● Problem details
Take every line from the entries below that includes the word "video" and copy it.

Saved entries:

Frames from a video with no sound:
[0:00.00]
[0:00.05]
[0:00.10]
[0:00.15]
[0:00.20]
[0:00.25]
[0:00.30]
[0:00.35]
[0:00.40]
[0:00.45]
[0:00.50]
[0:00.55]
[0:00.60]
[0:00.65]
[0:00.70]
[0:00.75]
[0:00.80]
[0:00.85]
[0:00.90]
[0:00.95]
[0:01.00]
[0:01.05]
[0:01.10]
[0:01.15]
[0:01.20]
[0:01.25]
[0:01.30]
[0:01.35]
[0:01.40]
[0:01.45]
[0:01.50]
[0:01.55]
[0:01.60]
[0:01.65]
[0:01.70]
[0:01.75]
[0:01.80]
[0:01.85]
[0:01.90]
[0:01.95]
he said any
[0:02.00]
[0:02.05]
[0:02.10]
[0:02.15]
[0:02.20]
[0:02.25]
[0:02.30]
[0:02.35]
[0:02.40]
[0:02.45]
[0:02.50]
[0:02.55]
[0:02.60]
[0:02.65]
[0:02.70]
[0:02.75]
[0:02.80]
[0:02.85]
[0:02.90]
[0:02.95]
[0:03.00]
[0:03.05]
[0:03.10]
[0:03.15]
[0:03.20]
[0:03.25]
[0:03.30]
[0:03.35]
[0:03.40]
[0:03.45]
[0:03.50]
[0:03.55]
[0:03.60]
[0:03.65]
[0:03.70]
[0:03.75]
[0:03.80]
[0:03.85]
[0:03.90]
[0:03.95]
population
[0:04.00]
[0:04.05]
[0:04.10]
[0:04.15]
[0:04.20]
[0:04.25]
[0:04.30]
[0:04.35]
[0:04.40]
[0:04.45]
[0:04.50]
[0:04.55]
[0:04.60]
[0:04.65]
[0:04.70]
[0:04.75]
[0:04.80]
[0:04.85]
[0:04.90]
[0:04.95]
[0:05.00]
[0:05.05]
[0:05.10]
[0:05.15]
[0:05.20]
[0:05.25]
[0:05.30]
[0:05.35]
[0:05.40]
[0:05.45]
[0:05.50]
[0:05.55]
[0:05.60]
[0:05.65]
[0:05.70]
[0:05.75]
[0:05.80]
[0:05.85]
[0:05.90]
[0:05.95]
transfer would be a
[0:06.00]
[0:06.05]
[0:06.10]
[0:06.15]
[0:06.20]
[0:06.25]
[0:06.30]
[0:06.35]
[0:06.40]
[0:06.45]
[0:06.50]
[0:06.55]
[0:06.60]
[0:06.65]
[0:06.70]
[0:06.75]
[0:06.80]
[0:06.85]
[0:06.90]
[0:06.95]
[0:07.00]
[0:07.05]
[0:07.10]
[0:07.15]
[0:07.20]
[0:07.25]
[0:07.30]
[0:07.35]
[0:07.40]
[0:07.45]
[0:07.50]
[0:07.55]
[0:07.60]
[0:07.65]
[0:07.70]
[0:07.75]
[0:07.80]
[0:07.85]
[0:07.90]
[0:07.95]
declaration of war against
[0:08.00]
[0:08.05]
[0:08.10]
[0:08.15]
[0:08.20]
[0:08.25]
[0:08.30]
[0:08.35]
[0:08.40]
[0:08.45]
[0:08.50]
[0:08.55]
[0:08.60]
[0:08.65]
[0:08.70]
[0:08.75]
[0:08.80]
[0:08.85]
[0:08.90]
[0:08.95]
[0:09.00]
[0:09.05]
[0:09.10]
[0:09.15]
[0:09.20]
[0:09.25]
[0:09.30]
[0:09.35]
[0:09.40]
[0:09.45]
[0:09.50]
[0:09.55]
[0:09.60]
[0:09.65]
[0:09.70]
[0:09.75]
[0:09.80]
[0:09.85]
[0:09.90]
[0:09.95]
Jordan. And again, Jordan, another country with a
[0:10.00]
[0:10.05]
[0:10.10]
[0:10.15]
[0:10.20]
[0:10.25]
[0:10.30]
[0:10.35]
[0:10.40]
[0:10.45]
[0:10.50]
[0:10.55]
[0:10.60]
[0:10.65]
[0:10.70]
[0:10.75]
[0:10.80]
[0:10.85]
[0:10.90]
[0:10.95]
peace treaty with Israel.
==
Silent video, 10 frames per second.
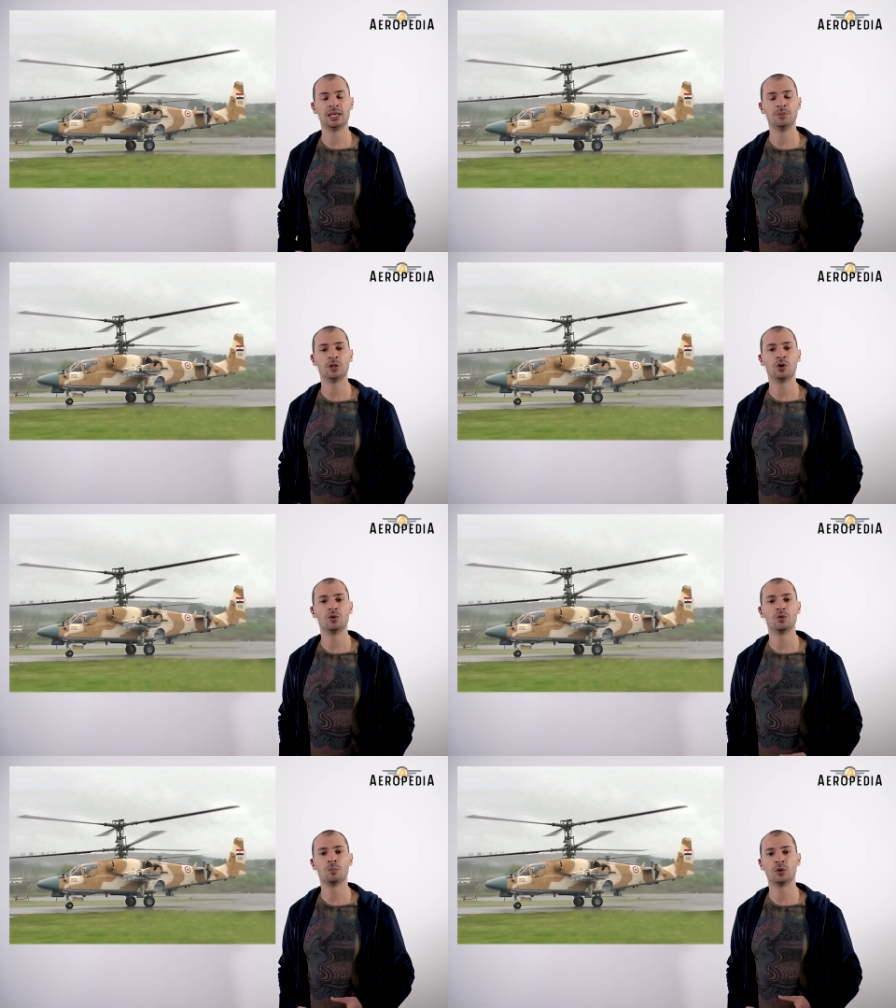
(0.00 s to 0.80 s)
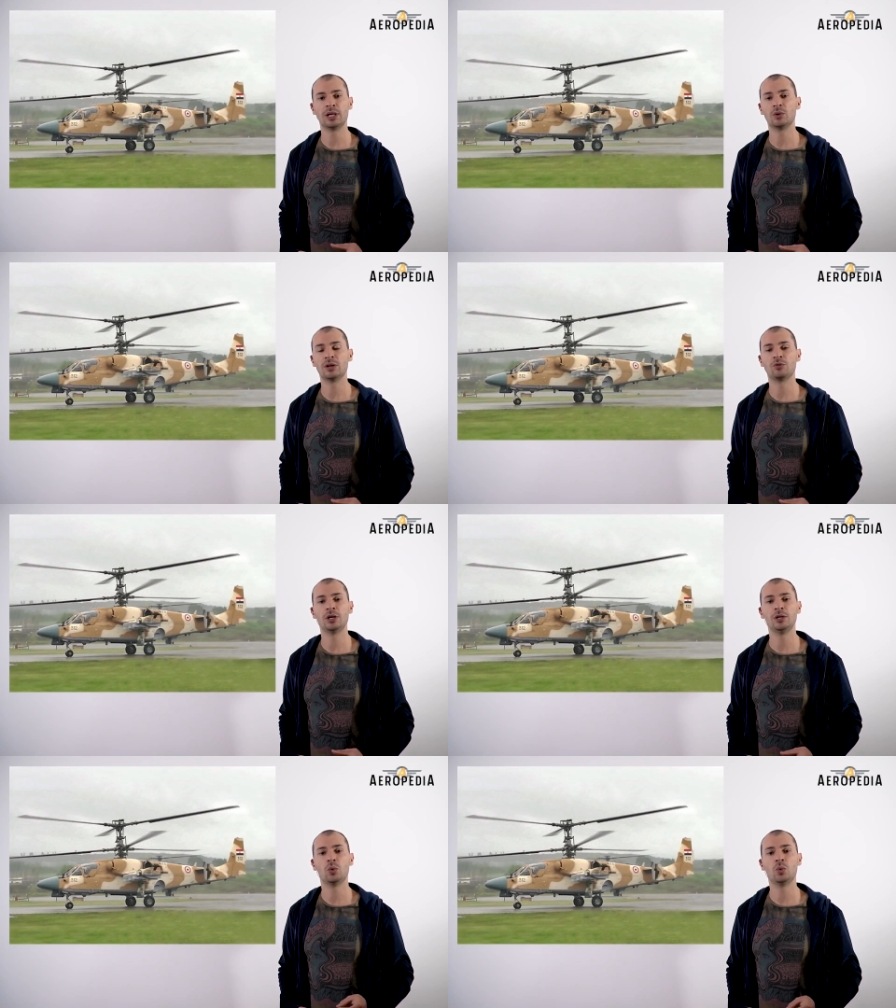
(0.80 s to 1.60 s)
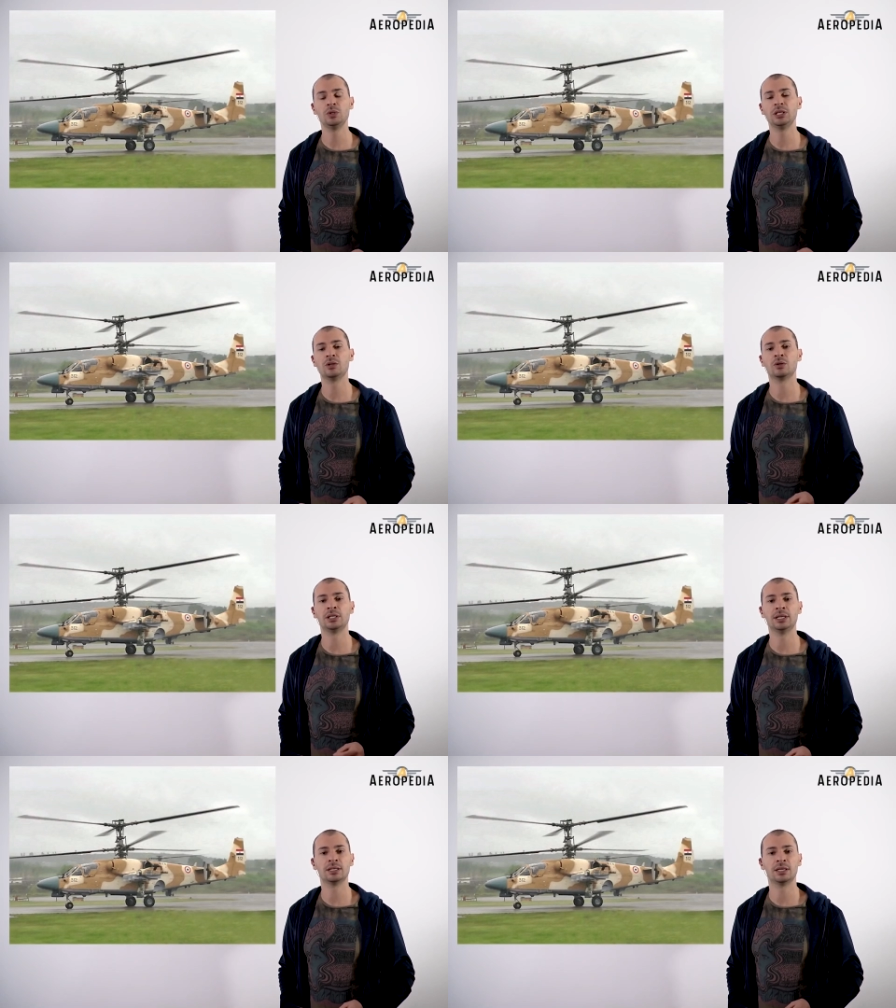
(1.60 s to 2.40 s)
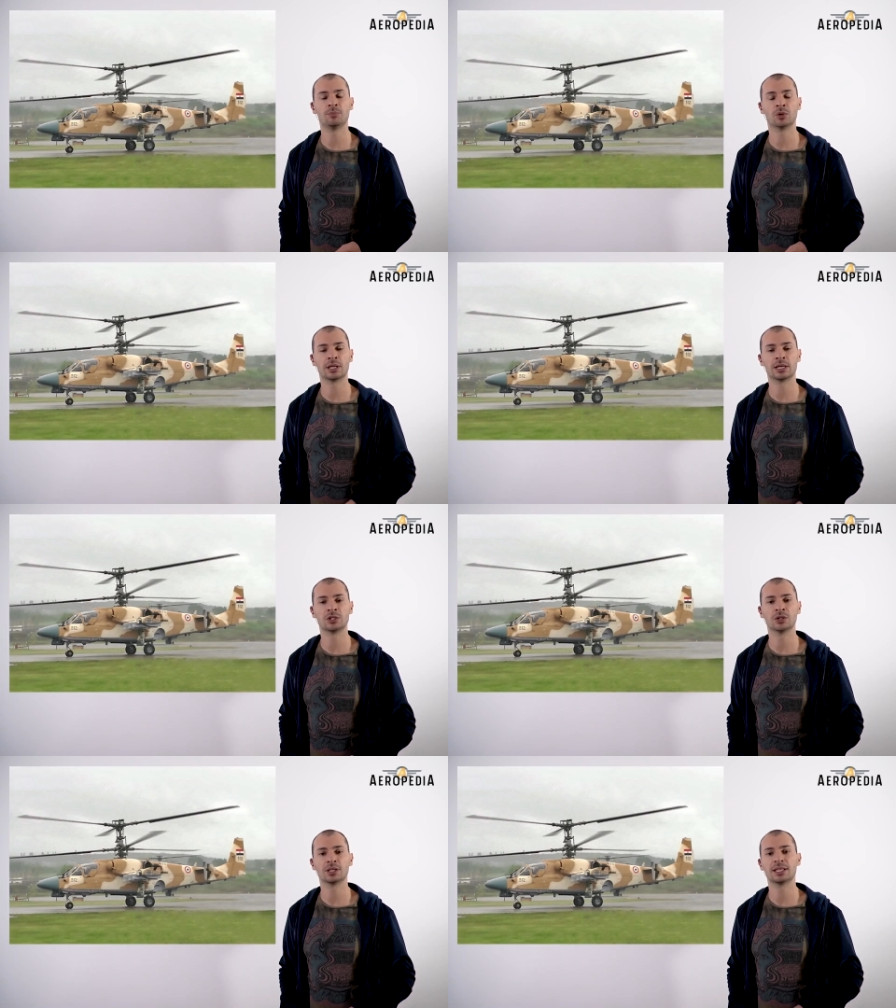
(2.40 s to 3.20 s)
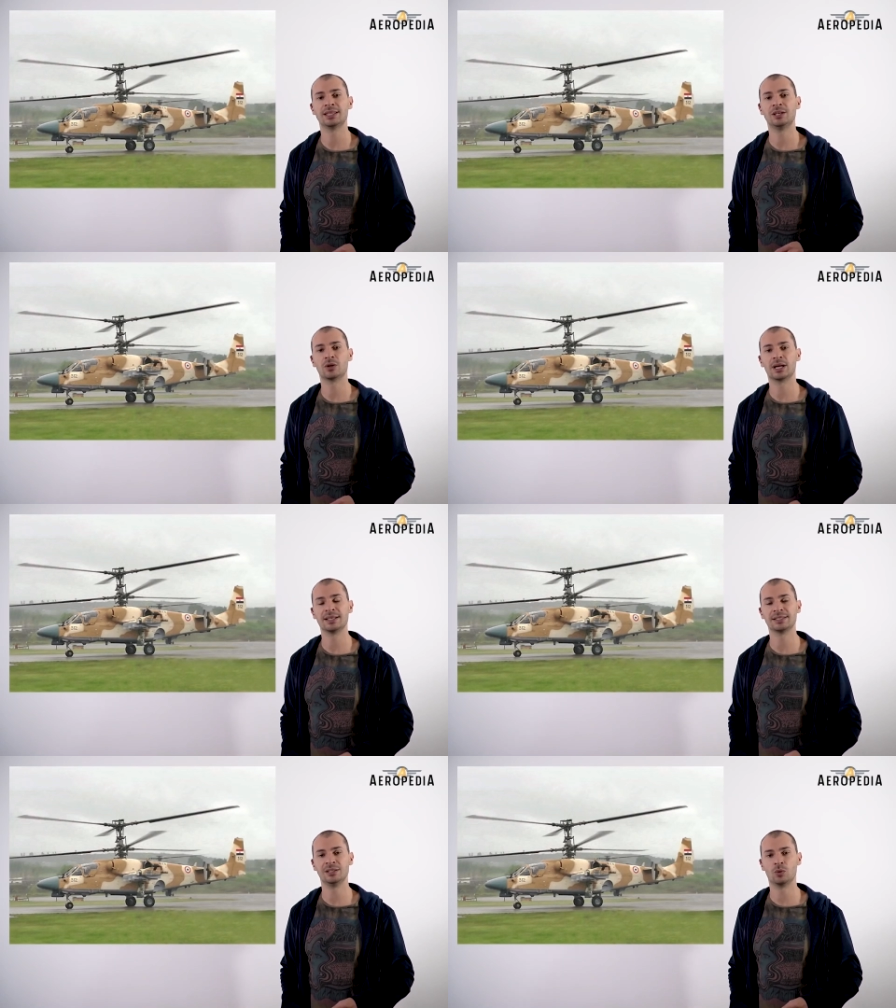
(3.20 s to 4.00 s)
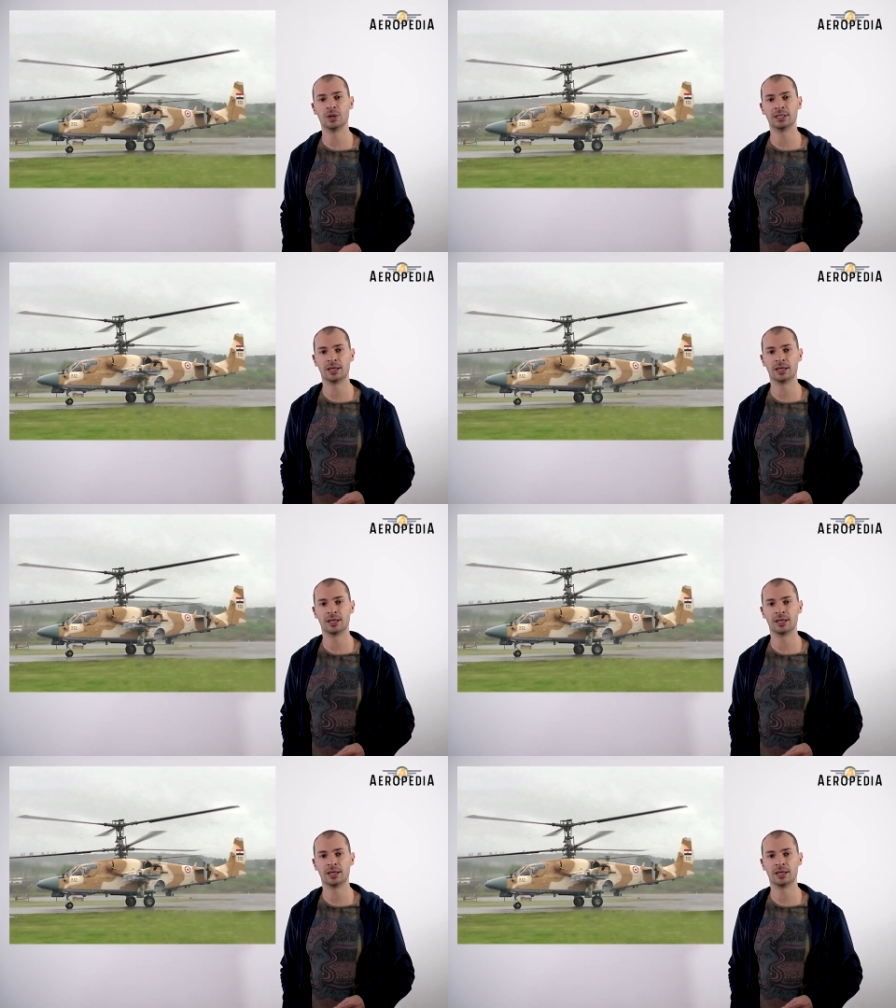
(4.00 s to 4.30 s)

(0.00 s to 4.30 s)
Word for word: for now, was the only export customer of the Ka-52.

● Task solution
Frames from a video with no sound:
Silent video, 10 frames per second.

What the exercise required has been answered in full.